Further afield than I had intended, then, I had no choice but to wait for a bus coming back in the other direction. Forewarned this time, I thought I would leap off at Belgrave Walk and trek back from there. However, the driver picked up one of his friends on the way back and was chatting to him for the entire journey, so he stopped at Mitcham…and then drove all the way back to Morden Road, meaning that this time we stopped neither at Belgrave Walk nor at Phipps Bridge. To sum up, after nearly an hour’s travelling I had returned to my point of departure.

I said to the driver “What about Belgrave Walk?” and he said “We’ve gone past it”, to which I replied “I know – why didn’t you stop there?”, and he just looked lost. I imagine that, as he was chatting to his friend he could not be bothered to halt the bus long enough to find out if anybody on board wanted to get off. His friend, who turned out to be the next driver, said that he’d make sure I got off at Belgrave Walk on the way back, but, after an hour spent travelling round in a rather large circle, I had had enough and simply walked home from Morden Road, adding another twenty minutes or so to my peregrinations. The gentleman I spoke to on the tram platform seemed to have no idea what was going on either, and seemed entirely unaware that Phipps Bridge was not being served at all, muttering something about the buses being run by a different company.  I think “run” was quite charitable in the circumstances.

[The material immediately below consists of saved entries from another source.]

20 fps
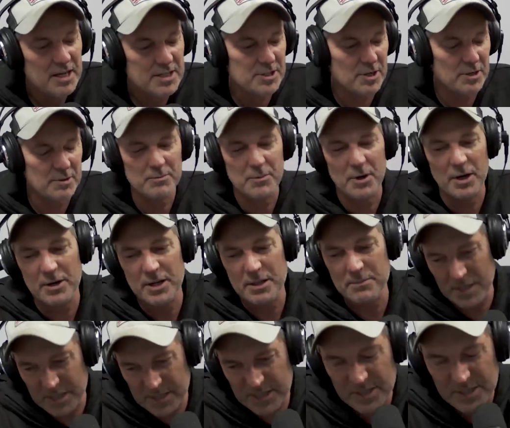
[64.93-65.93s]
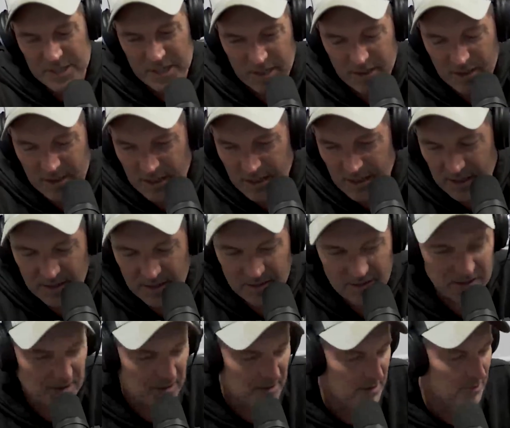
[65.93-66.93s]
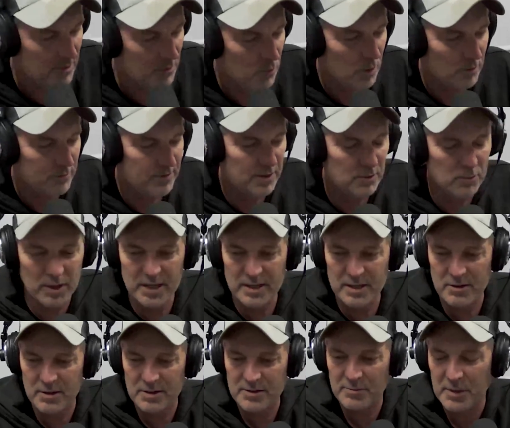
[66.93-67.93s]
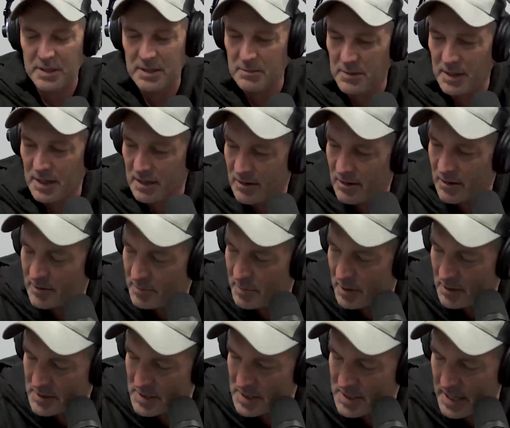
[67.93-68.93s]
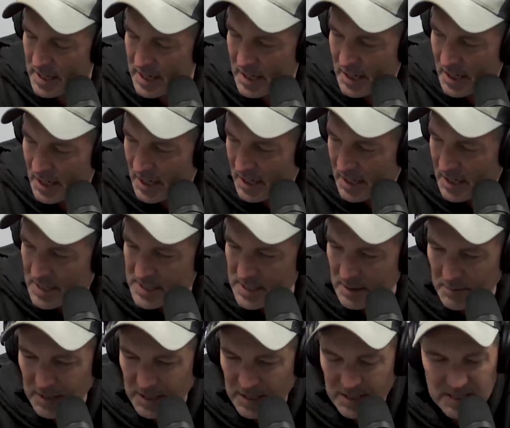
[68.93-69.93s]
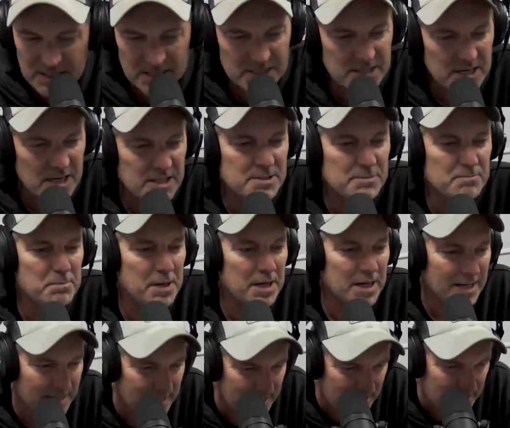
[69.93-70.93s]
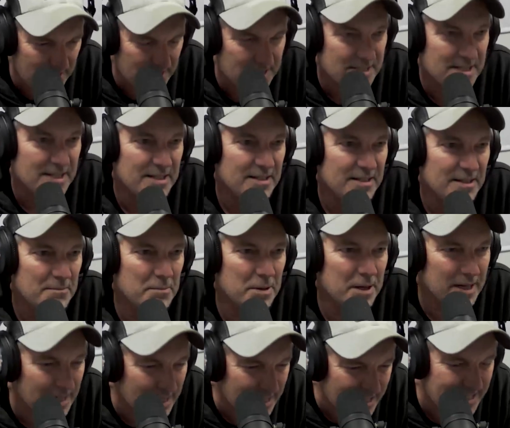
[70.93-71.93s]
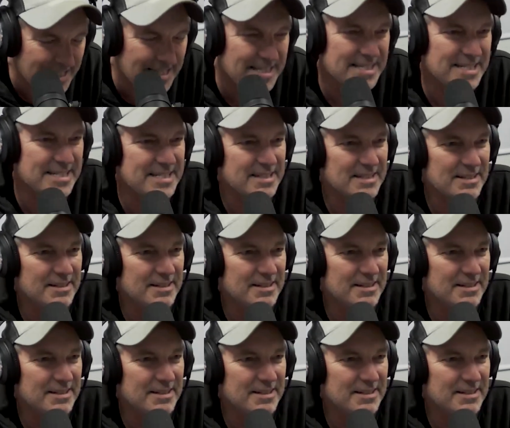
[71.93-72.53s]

So, my only message here, in, in the waffly way that I speak about it, I suppose, is that simply you just please, please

I had had a decent day of writing and playing, which I will relate anon, but I need to get this off my chest. London is supposed to be one of the greatest cities in the world, a place which, heaven help us, will be on display to all and sundry in the next couple of months, and yet we travellers (or “customers”, as I believe we are now called) cannot be given basic information in this hi-tech age. It happens at Wimbledon all the time when you sit on the tube indicated to leave first and then watch the one across the way pull out, no information, no nothing. I am sure that some will think that I should grin and bear it, but my money has been funding London Transport through above inflation fare rise after above inflation fare rise year after year, always with the promise of jam tomorrow. If a tram is replaced with a bus whose stops are decided seemingly at random, then what hope is there for any kind of integrated transport system?  Woe betide any Olympic visiting tourist who finds themselves out in the wilds of Zone 3 on a Sunday…

You can have this tomorrow. Really, definitely, absolutely 100% tomorrow. Can we have some more money in the meantime?

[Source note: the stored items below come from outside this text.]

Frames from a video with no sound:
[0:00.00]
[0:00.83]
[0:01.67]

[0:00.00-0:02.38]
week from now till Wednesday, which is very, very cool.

I shall be writing to London Transport more in hope than in expectation, also to Boris, although he tends to use a bike, so probably pedals around all these problems.  I do not really expect much more than a “meh” in reply, like a very large corporation wiping a noisome insect off its sleeve. For me, though, and for many others today, I would guess, this whole experience has been very, very noisome indeed.